▶ Task: Below are some records. Write out exactly their lines from the one with "[11:35.57-11:36.57]" through the one with "Transcript, with fillers: So", and leave the pictures behind.

══ Provided information ══

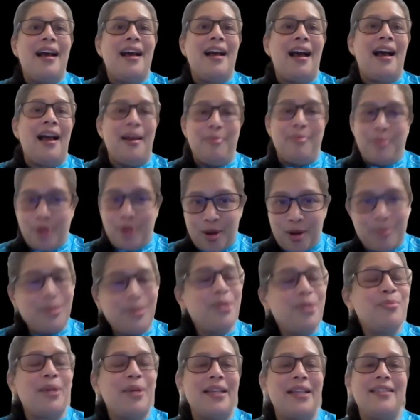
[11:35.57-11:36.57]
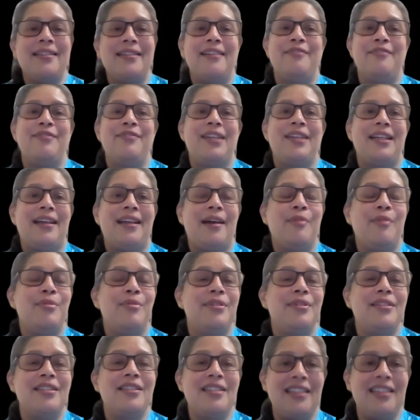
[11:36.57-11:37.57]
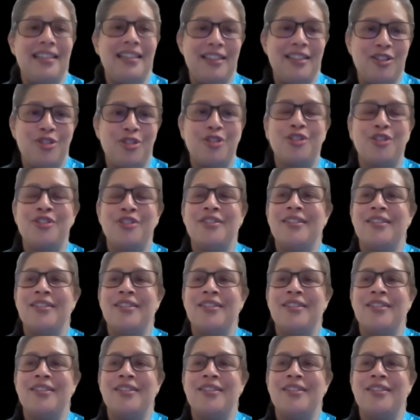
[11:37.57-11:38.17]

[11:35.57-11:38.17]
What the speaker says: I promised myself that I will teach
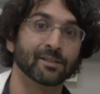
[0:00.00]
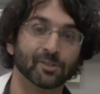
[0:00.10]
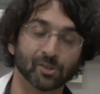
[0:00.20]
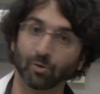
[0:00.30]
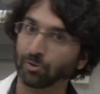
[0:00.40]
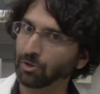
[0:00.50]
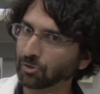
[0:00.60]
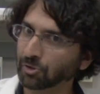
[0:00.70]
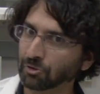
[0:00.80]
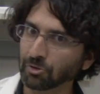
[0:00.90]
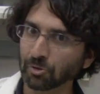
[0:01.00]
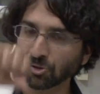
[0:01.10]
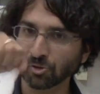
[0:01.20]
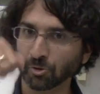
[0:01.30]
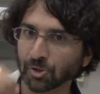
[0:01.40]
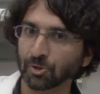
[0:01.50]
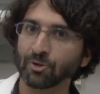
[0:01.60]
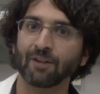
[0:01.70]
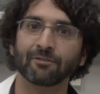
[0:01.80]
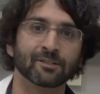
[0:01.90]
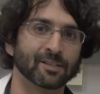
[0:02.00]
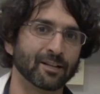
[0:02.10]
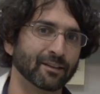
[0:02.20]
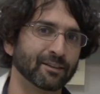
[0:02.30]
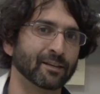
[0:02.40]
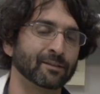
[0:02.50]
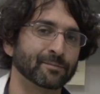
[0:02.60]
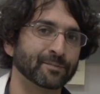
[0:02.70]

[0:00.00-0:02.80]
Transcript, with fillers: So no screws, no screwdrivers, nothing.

═══
══ Provided information ══

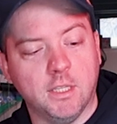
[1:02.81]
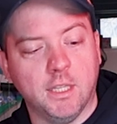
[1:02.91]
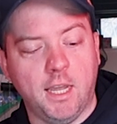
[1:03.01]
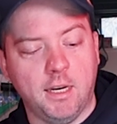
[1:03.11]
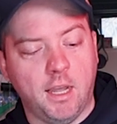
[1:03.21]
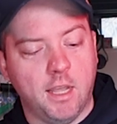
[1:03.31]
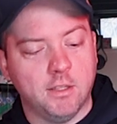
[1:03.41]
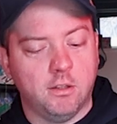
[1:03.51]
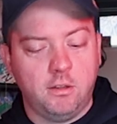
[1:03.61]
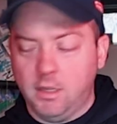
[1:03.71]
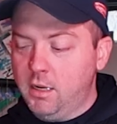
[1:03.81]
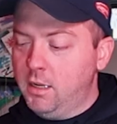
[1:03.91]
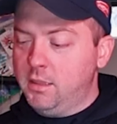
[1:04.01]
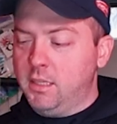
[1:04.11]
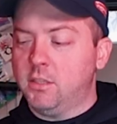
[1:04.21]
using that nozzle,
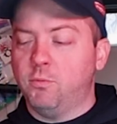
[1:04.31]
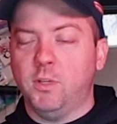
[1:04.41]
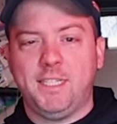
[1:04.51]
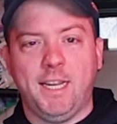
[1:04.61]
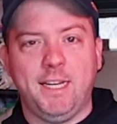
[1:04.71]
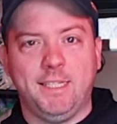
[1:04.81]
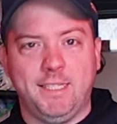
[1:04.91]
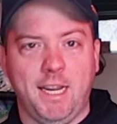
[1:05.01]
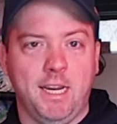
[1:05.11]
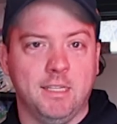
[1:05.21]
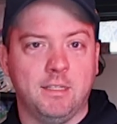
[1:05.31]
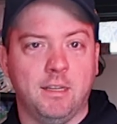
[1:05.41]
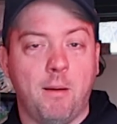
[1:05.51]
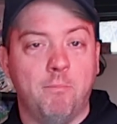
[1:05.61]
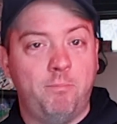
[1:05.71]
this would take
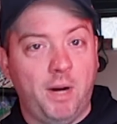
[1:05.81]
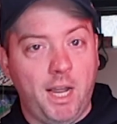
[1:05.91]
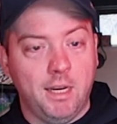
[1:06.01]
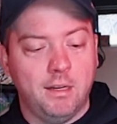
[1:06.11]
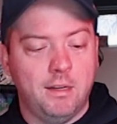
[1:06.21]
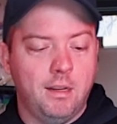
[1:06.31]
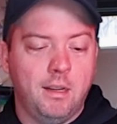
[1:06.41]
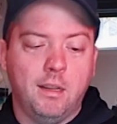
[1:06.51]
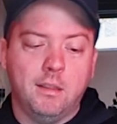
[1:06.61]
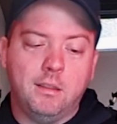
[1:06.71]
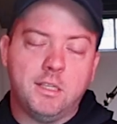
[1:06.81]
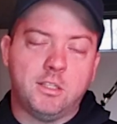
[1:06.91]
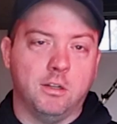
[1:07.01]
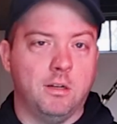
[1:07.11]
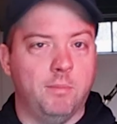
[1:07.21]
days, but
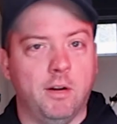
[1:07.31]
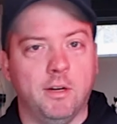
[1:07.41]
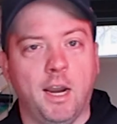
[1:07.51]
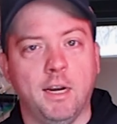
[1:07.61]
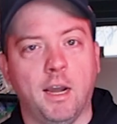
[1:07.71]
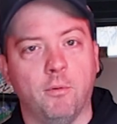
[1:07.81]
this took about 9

═══

▶ Exercise answer:
[11:35.57-11:36.57]
[11:36.57-11:37.57]
[11:37.57-11:38.17]

[11:35.57-11:38.17]
What the speaker says: I promised myself that I will teach
[0:00.00]
[0:00.10]
[0:00.20]
[0:00.30]
[0:00.40]
[0:00.50]
[0:00.60]
[0:00.70]
[0:00.80]
[0:00.90]
[0:01.00]
[0:01.10]
[0:01.20]
[0:01.30]
[0:01.40]
[0:01.50]
[0:01.60]
[0:01.70]
[0:01.80]
[0:01.90]
[0:02.00]
[0:02.10]
[0:02.20]
[0:02.30]
[0:02.40]
[0:02.50]
[0:02.60]
[0:02.70]

[0:00.00-0:02.80]
Transcript, with fillers: So no screws, no screwdrivers, nothing.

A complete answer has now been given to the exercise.